Rape Culture? Yeah, let’s talk about it!

Posted: October 24, 2013 in Uncategorized

Rape Culture is the idea that rape has become so normalised in a society that we trivialise, excuse or even condone it. It’s a system where we blame the victims rather than the perpetrators, we are constantly reminded that 1 in 4 women will be raped in their lifetime, that women can’t even walk the street alone at night without being raped, that rape is, apparently, worse than being killed. And yet, through misguided campaigns like Dont Be That Guy, we are also constantly reminded that rape is a predominantly male crime, with predominantly female victims. Or so the feminists would have you believe. Females are incapable of raping males, or so the feminists would have you believe. Women don’t falsely accuse men of raping them, or so the feminists would have you believe. Rape culture, let’s talk about that!
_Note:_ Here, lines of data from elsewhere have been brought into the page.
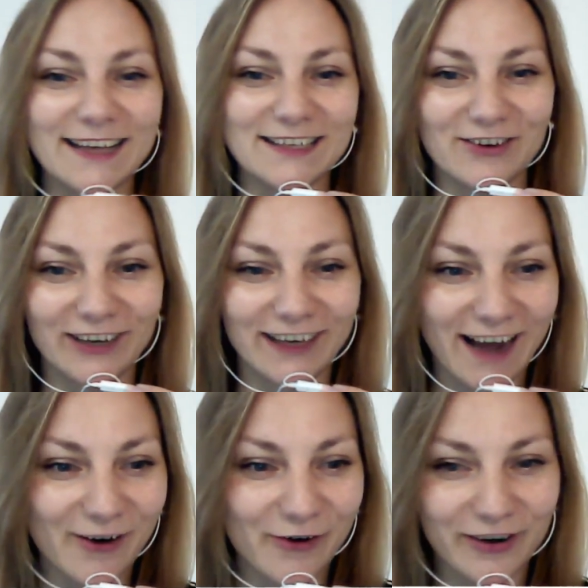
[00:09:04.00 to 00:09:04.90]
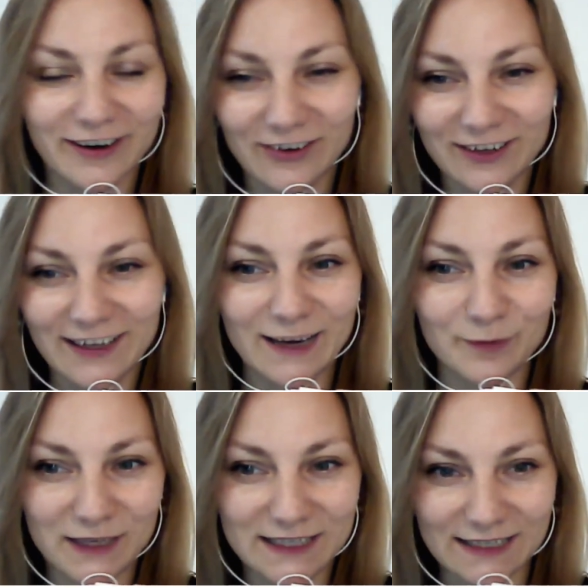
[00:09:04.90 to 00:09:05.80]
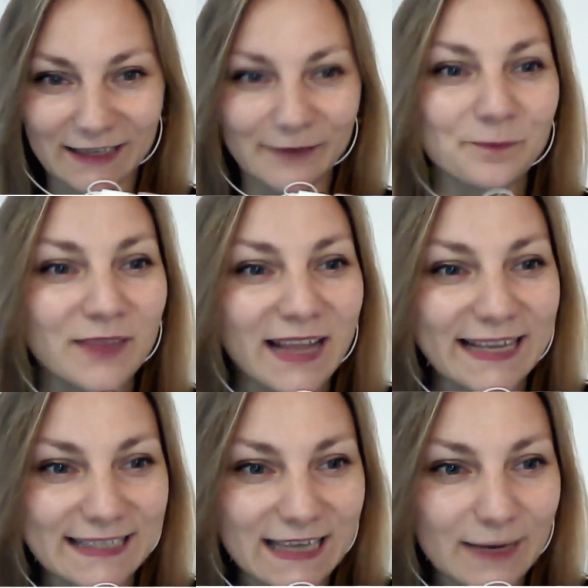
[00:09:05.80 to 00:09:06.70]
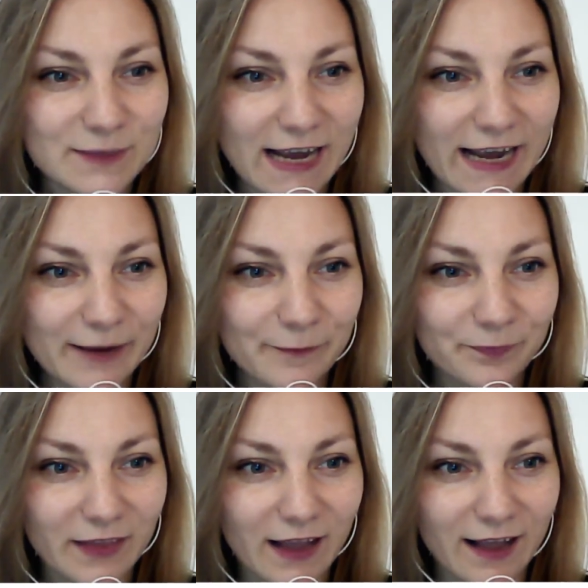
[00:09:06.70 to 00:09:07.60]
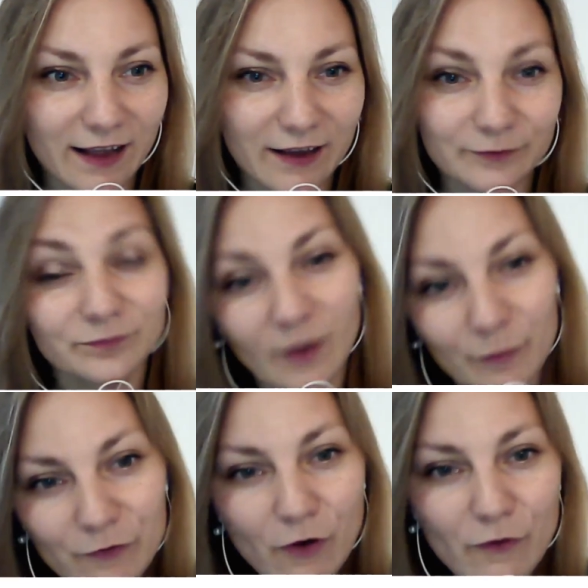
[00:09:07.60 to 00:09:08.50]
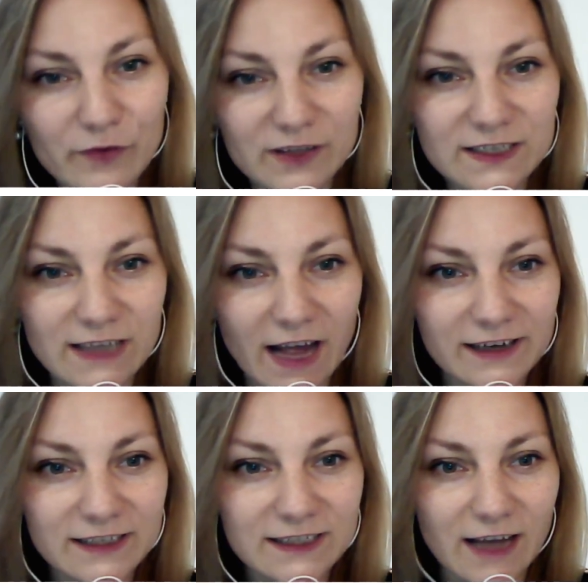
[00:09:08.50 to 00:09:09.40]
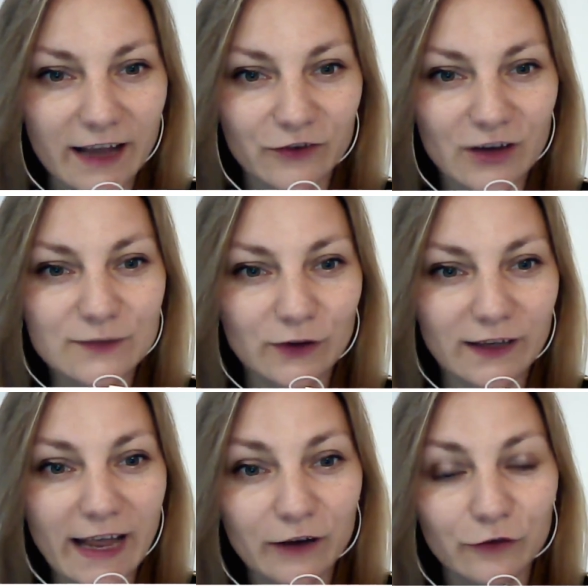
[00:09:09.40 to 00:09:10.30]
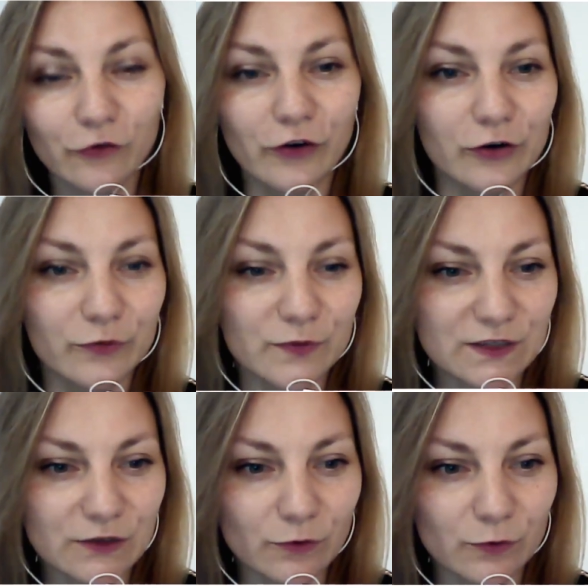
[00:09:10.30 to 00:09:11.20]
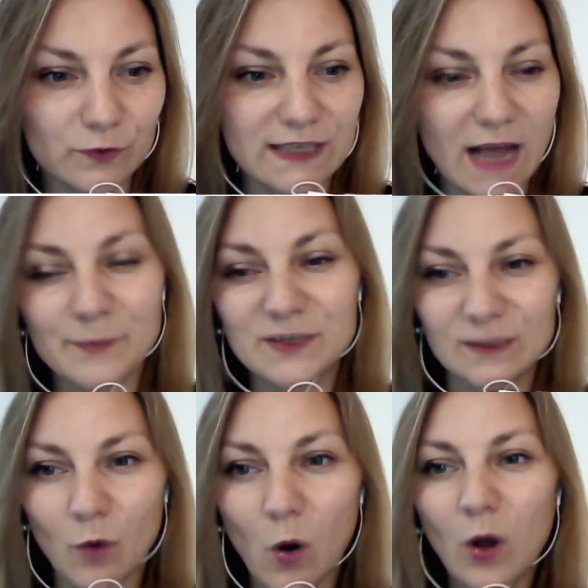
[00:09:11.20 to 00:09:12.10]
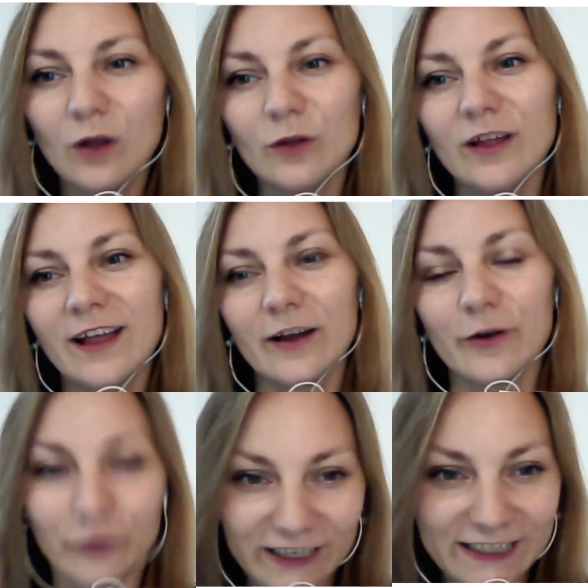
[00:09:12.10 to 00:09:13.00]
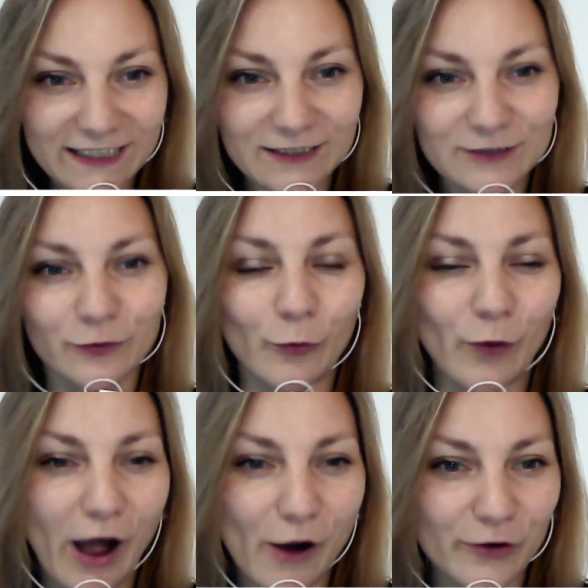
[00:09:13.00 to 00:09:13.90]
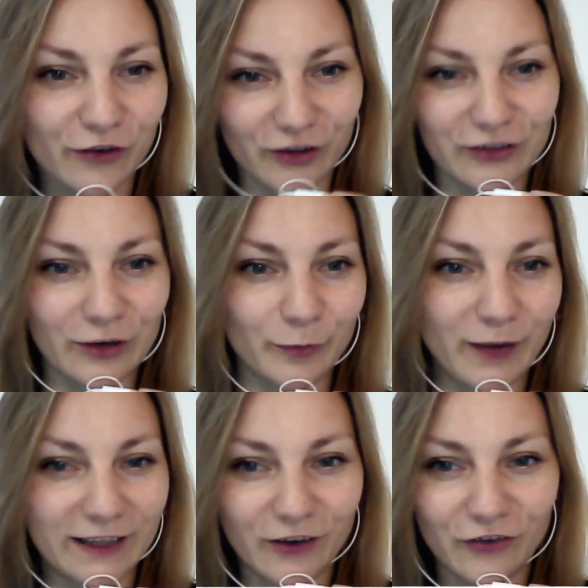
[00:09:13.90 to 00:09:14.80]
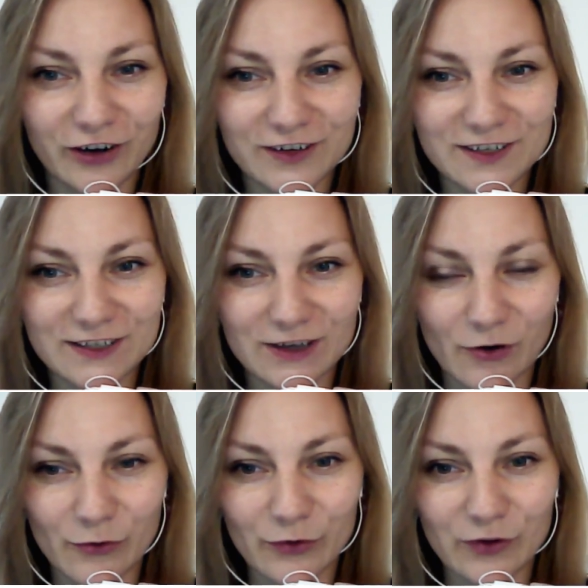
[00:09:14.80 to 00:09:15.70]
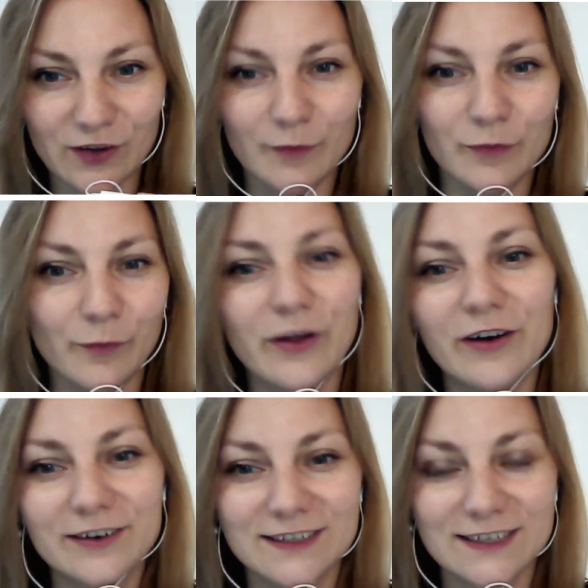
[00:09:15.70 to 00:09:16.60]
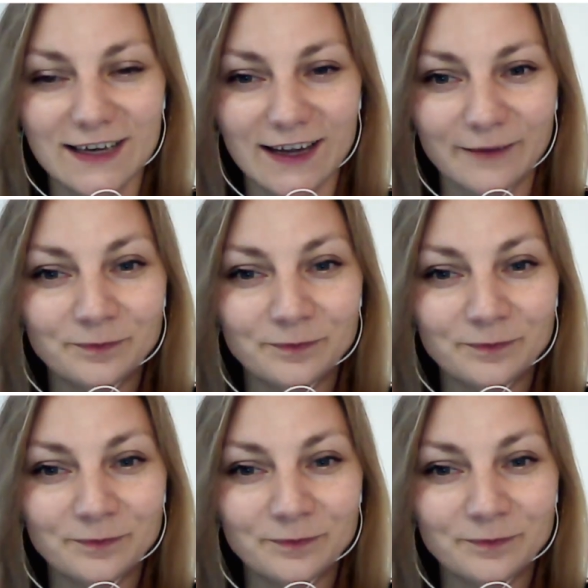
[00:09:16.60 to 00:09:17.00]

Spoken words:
during our online meeting. At the same time, before we will start, I just would like to share with you some small greetings from our general manager. So he prepared a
Much like my last blog, I think I’ll start with a link. Just take a minute to peruse that link. As if I haven’t already given it away, I’m going to talk a little about Rape Culture, something the feminists claim is rife in western society. Well, guess what, I don’t agree. I don’t agree for one particular reason – feminists seem to think that Rape Culture only applies to women, as ever.

Just to focus on that one site for a moment. First of all, are you having a laugh? That site seriously exists? Rating female sex offenders on how attractive they are? Basically, what this site does is perpetuates the myth that female sex offenders are hot, and any man who has sex with them, no matter their age, are lucky bastards who probably enjoyed it. To make it worse they blatantly mention the double standard that this who article revolves around, and yet don’t feel any guilt about going ahead with it anyway. “Oh, I know rape is wrong, but let me just publish these pictures of women getting raped and rate their hotness. She’s ugly, she probably loved it!” How long do you think that site would last? And just the final nail in the coffin, that is only 25 sex offenders, try this one: 


Yep, double the amount of depraved, callous, evil but ultimately sexy shitheads.

 It also proves two things; 1) women can be just as monstrous as men and 2) they serve extremely lenient sentences, if any at all. Now let’s clear a couple of things up so there are as few inconsistencies in this post as possible – there are a couple of women in that article who did serve serious jail time, but none served more than 10 years. In fact, only one served 10 years, most of them got off with either suspended sentences or probation. There are a couple whose crime was sleeping with an 18 year old student in the state of Texas, where such an act is illegal even if the act is consensual. What it doesn’t state is whether the act was consensual or not. It doesn’t matter if the student is 18, or if the law’s a bit backward, without quantifying whether the act was consensual it was still rape. And another thing, the law is the law, no matter how backward it is, you don’t break it. If you do, expect to get punished, it’s as simple as that.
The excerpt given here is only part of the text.